2024-01-26 プリンストン大学
◆研究者たちはMaterials Projectからのテキストデータを使用し、Google ResearchのT5言語モデルを適応させてツールを訓練しました。この手法は結晶の特性予測において新たな基準を提供し、新しい技術の設計とテストのプロセスを迅速化する可能性があります。
<関連情報>
- https://engineering.princeton.edu/news/2024/01/26/researchers-harness-large-language-models-accelerate-materials-discovery
- https://arxiv.org/abs/2310.14029
LLM-Prop: 結晶性固体の物理的・電子的特性をテキスト記述から予測する LLM-Prop: Predicting Physical And Electronic Properties Of Crystalline Solids From Their Text Descriptions
Andre Niyongabo Rubungo, Craig Arnold, Barry P. Rand, Adji Bousso Dieng
arXiv Submitted on:21 Oct 2023
DOI:https://doi.org/10.48550/arXiv.2310.14029
Abstract
The prediction of crystal properties plays a crucial role in the crystal design process. Current methods for predicting crystal properties focus on modeling crystal structures using graph neural networks (GNNs). Although GNNs are powerful, accurately modeling the complex interactions between atoms and molecules within a crystal remains a challenge. Surprisingly, predicting crystal properties from crystal text descriptions is understudied, despite the rich information and expressiveness that text data offer. One of the main reasons is the lack of publicly available data for this task. In this paper, we develop and make public a benchmark dataset (called TextEdge) that contains text descriptions of crystal structures with their properties. We then propose LLM-Prop, a method that leverages the general-purpose learning capabilities of large language models (LLMs) to predict the physical and electronic properties of crystals from their text descriptions.
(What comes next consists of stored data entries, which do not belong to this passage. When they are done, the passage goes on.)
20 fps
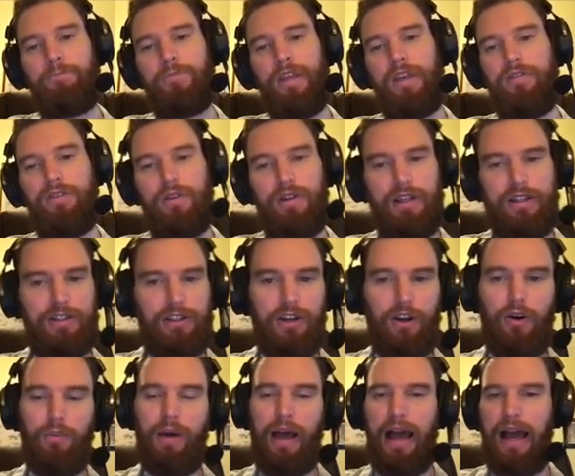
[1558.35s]
If you need to
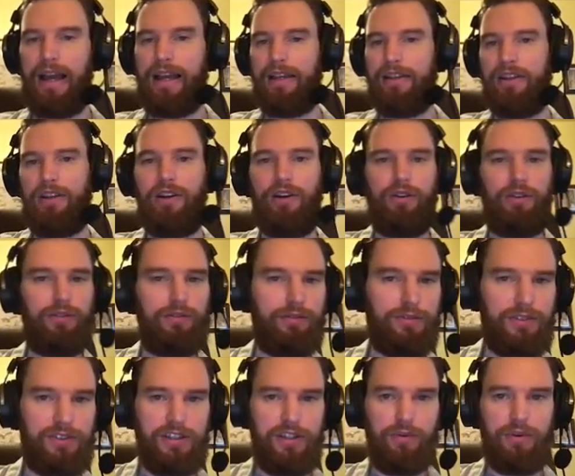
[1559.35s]
go back and,
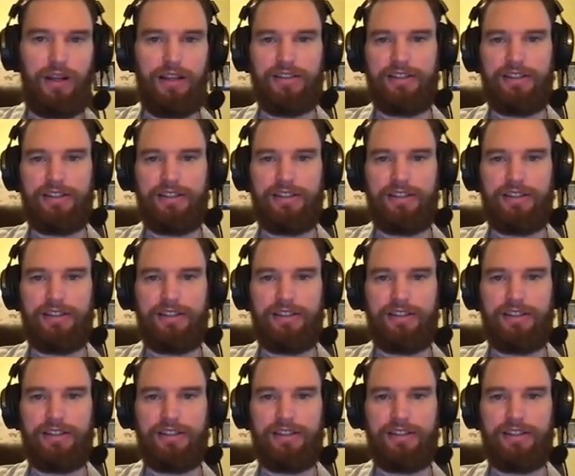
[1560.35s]
see what I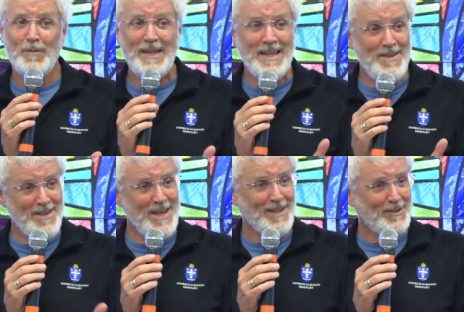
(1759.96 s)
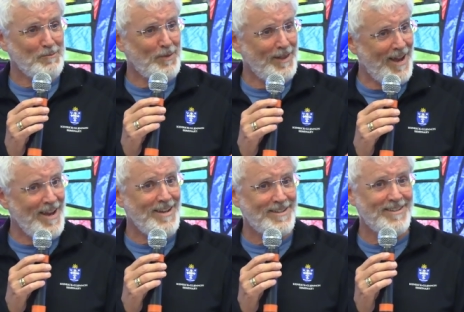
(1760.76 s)
In this
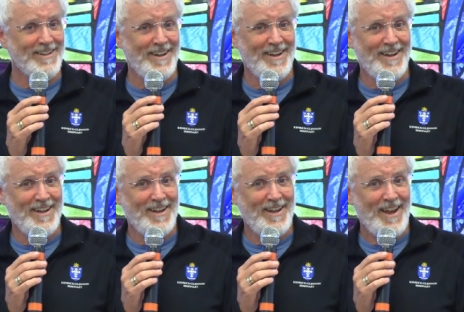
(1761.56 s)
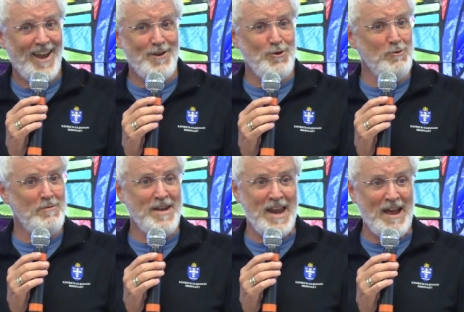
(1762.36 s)
place? And you
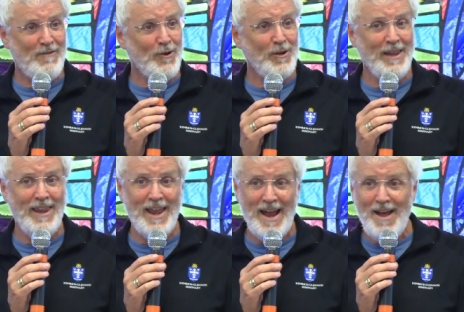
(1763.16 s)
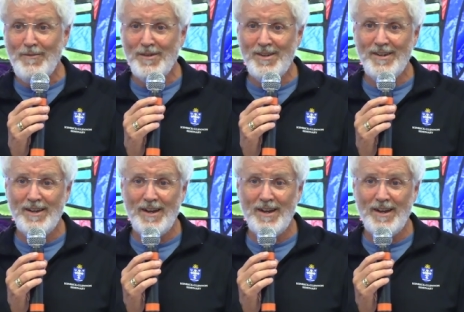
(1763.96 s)
never left?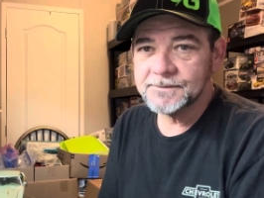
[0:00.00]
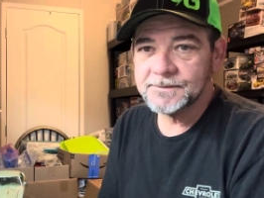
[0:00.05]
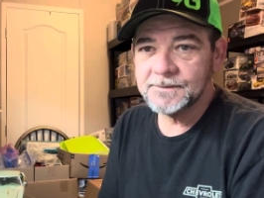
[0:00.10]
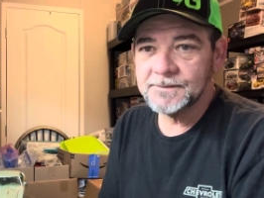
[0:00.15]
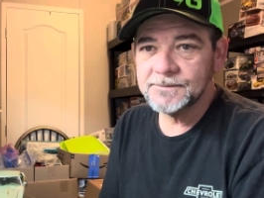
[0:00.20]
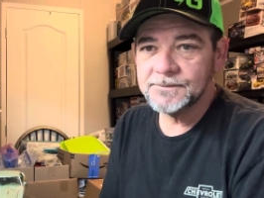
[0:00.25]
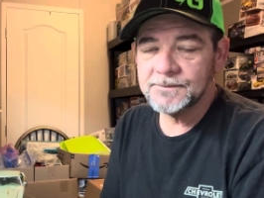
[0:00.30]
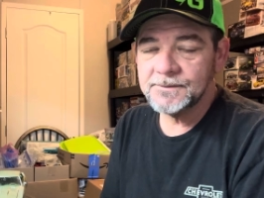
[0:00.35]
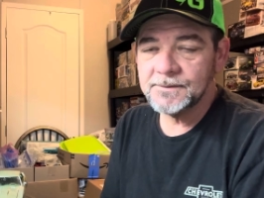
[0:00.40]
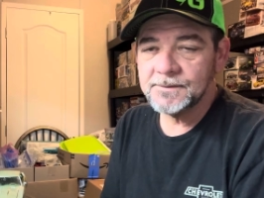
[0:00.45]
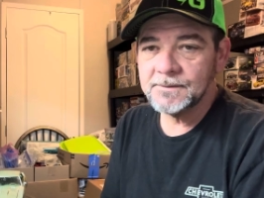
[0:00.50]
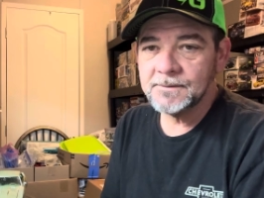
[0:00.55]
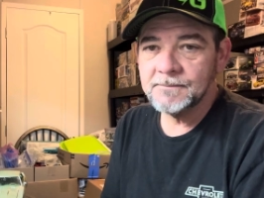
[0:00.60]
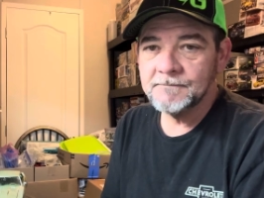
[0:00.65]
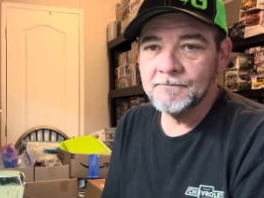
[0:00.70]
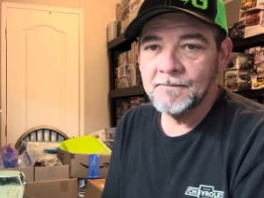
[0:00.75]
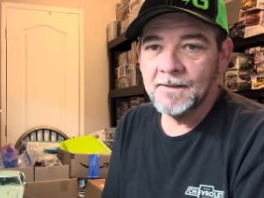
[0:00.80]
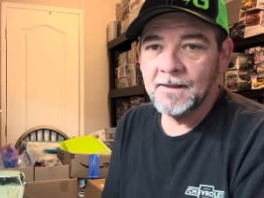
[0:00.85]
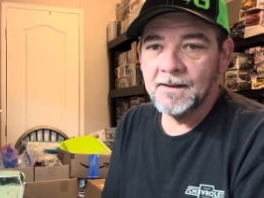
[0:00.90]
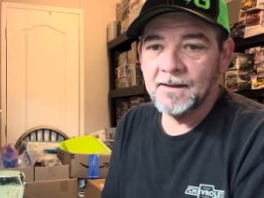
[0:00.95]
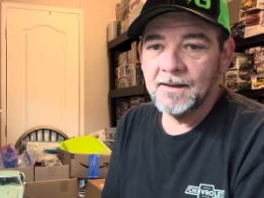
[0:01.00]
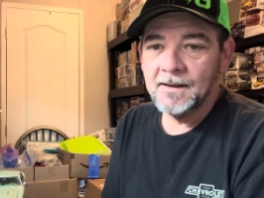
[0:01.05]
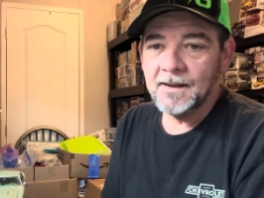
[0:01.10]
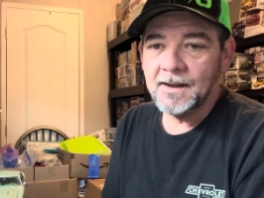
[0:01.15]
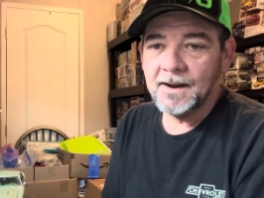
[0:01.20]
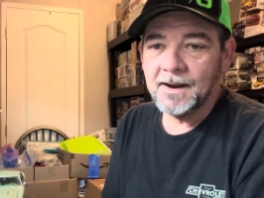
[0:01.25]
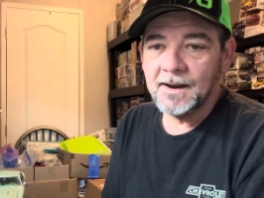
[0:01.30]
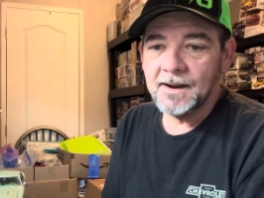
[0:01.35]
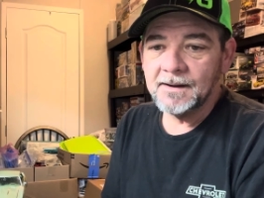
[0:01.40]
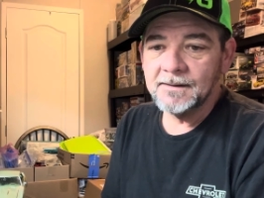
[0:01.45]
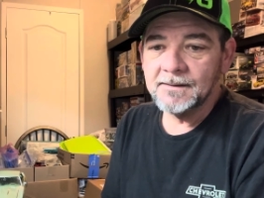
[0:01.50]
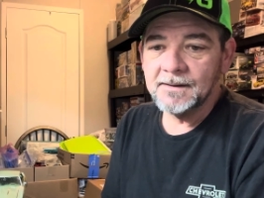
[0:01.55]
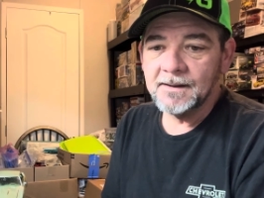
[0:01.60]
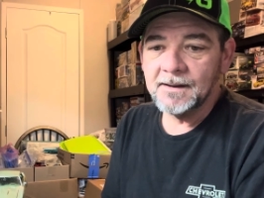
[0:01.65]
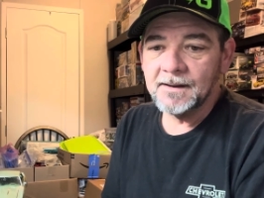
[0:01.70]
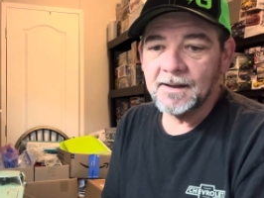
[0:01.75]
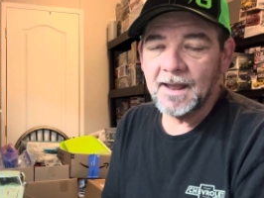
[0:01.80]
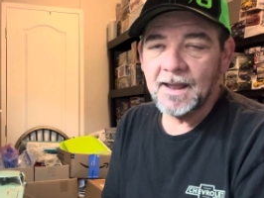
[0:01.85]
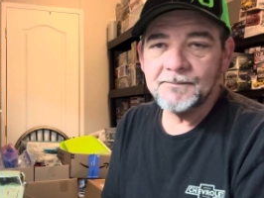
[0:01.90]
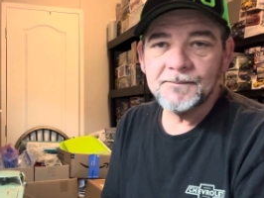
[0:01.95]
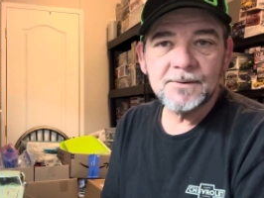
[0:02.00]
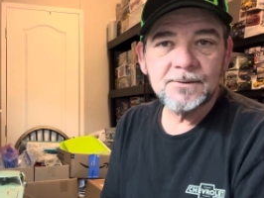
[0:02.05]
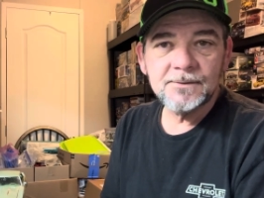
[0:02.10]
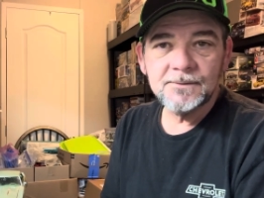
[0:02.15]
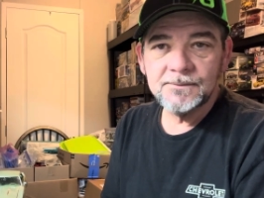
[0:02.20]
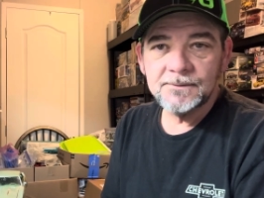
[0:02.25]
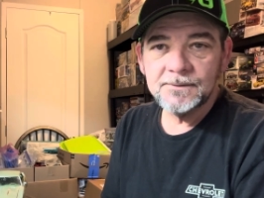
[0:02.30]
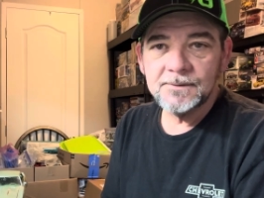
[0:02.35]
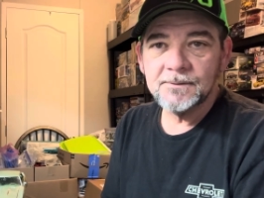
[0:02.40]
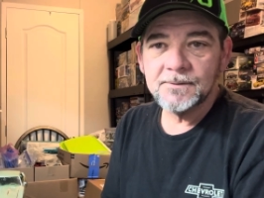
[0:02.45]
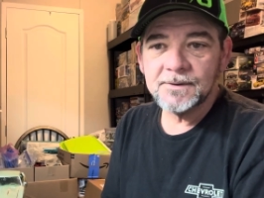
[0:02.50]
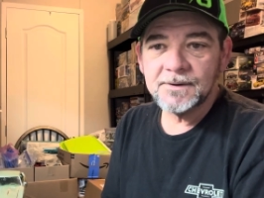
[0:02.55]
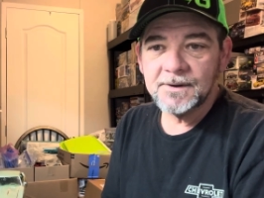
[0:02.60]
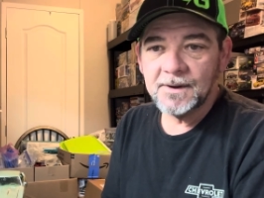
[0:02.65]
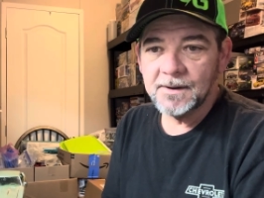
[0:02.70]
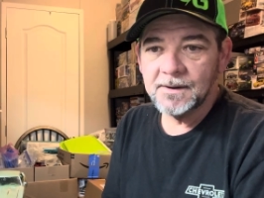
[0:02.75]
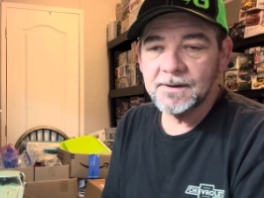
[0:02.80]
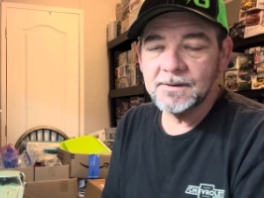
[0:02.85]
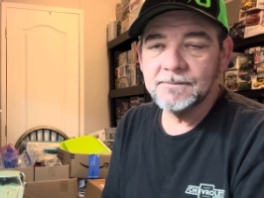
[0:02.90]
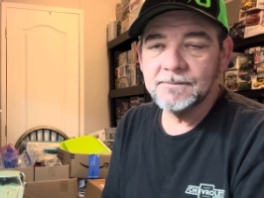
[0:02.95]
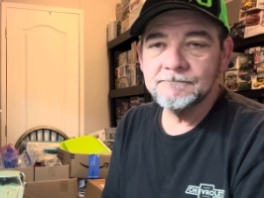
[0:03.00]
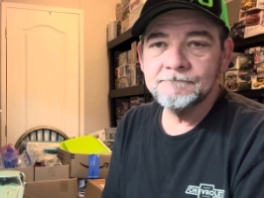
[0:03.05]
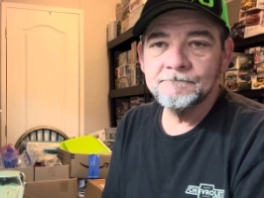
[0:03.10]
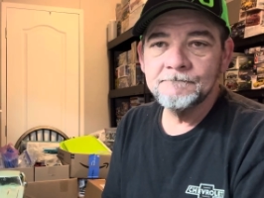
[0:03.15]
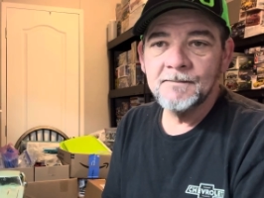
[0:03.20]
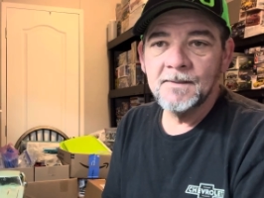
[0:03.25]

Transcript: this year and Happy New Year to come.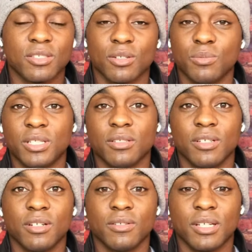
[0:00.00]
so we don't
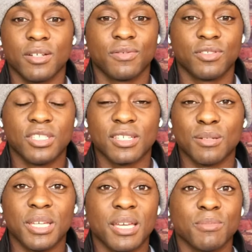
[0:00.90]
know if she's going
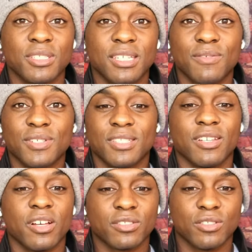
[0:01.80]
to be able to even
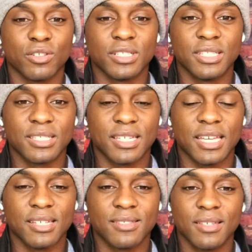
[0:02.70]
talk during this
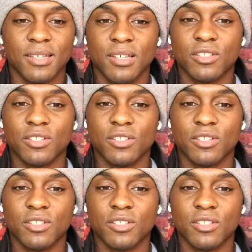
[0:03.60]
case.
LLM-Prop outperforms the current state-of-the-art GNN-based crystal property predictor by about 4% in predicting band gap, 3% in classifying whether the band gap is direct or indirect, and 66% in predicting unit cell volume. LLM-Prop also outperforms a finetuned MatBERT, a domain-specific pre-trained BERT model, despite having 3 times fewer parameters. Our empirical results may highlight the current inability of GNNs to capture information pertaining to space group symmetry and Wyckoff sites for accurate crystal property prediction.